> [TASK DIRECTIONS]:
Output all of the records again, exactly as written.
━━━━━━━━━━━━━━━━
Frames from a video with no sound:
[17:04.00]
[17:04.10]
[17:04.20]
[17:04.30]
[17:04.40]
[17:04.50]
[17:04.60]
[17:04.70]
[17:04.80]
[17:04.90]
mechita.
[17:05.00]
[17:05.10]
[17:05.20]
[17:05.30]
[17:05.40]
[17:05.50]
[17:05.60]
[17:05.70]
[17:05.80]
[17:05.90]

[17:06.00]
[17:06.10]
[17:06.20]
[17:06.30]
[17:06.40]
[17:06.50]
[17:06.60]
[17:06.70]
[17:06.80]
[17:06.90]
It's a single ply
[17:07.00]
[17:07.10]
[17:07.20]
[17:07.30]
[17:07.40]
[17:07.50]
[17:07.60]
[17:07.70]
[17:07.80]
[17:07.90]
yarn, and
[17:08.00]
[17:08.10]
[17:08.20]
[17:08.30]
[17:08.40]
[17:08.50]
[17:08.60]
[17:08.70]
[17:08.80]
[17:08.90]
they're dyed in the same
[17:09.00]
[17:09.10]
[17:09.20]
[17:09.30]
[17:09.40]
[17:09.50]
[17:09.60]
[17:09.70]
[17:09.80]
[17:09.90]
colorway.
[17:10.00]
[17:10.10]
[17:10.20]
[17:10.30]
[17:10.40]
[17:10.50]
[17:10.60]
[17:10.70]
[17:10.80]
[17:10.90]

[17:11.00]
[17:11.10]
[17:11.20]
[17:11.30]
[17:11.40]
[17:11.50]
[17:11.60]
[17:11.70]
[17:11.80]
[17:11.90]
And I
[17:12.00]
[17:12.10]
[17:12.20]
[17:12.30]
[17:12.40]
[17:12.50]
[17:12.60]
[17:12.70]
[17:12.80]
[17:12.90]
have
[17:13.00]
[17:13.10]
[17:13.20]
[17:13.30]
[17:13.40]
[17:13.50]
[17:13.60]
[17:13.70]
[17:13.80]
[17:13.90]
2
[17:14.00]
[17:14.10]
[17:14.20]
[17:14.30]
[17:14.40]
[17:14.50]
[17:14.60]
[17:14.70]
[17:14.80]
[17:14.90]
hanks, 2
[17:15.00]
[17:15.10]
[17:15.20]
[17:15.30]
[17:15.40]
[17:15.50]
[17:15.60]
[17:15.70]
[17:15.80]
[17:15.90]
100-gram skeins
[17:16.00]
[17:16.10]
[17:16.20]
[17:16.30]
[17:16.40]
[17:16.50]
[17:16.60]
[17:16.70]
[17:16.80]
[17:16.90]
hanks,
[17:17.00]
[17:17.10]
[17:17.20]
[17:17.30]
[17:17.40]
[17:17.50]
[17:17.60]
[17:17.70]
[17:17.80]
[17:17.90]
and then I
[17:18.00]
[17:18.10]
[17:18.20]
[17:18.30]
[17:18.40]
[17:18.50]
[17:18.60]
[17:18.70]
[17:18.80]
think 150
━━━━━━━━━━━━━━━━
> [EXERCISE SOLUTION]:
Frames from a video with no sound:
[17:04.00]
[17:04.10]
[17:04.20]
[17:04.30]
[17:04.40]
[17:04.50]
[17:04.60]
[17:04.70]
[17:04.80]
[17:04.90]
mechita.
[17:05.00]
[17:05.10]
[17:05.20]
[17:05.30]
[17:05.40]
[17:05.50]
[17:05.60]
[17:05.70]
[17:05.80]
[17:05.90]

[17:06.00]
[17:06.10]
[17:06.20]
[17:06.30]
[17:06.40]
[17:06.50]
[17:06.60]
[17:06.70]
[17:06.80]
[17:06.90]
It's a single ply
[17:07.00]
[17:07.10]
[17:07.20]
[17:07.30]
[17:07.40]
[17:07.50]
[17:07.60]
[17:07.70]
[17:07.80]
[17:07.90]
yarn, and
[17:08.00]
[17:08.10]
[17:08.20]
[17:08.30]
[17:08.40]
[17:08.50]
[17:08.60]
[17:08.70]
[17:08.80]
[17:08.90]
they're dyed in the same
[17:09.00]
[17:09.10]
[17:09.20]
[17:09.30]
[17:09.40]
[17:09.50]
[17:09.60]
[17:09.70]
[17:09.80]
[17:09.90]
colorway.
[17:10.00]
[17:10.10]
[17:10.20]
[17:10.30]
[17:10.40]
[17:10.50]
[17:10.60]
[17:10.70]
[17:10.80]
[17:10.90]

[17:11.00]
[17:11.10]
[17:11.20]
[17:11.30]
[17:11.40]
[17:11.50]
[17:11.60]
[17:11.70]
[17:11.80]
[17:11.90]
And I
[17:12.00]
[17:12.10]
[17:12.20]
[17:12.30]
[17:12.40]
[17:12.50]
[17:12.60]
[17:12.70]
[17:12.80]
[17:12.90]
have
[17:13.00]
[17:13.10]
[17:13.20]
[17:13.30]
[17:13.40]
[17:13.50]
[17:13.60]
[17:13.70]
[17:13.80]
[17:13.90]
2
[17:14.00]
[17:14.10]
[17:14.20]
[17:14.30]
[17:14.40]
[17:14.50]
[17:14.60]
[17:14.70]
[17:14.80]
[17:14.90]
hanks, 2
[17:15.00]
[17:15.10]
[17:15.20]
[17:15.30]
[17:15.40]
[17:15.50]
[17:15.60]
[17:15.70]
[17:15.80]
[17:15.90]
100-gram skeins
[17:16.00]
[17:16.10]
[17:16.20]
[17:16.30]
[17:16.40]
[17:16.50]
[17:16.60]
[17:16.70]
[17:16.80]
[17:16.90]
hanks,
[17:17.00]
[17:17.10]
[17:17.20]
[17:17.30]
[17:17.40]
[17:17.50]
[17:17.60]
[17:17.70]
[17:17.80]
[17:17.90]
and then I
[17:18.00]
[17:18.10]
[17:18.20]
[17:18.30]
[17:18.40]
[17:18.50]
[17:18.60]
[17:18.70]
[17:18.80]
think 150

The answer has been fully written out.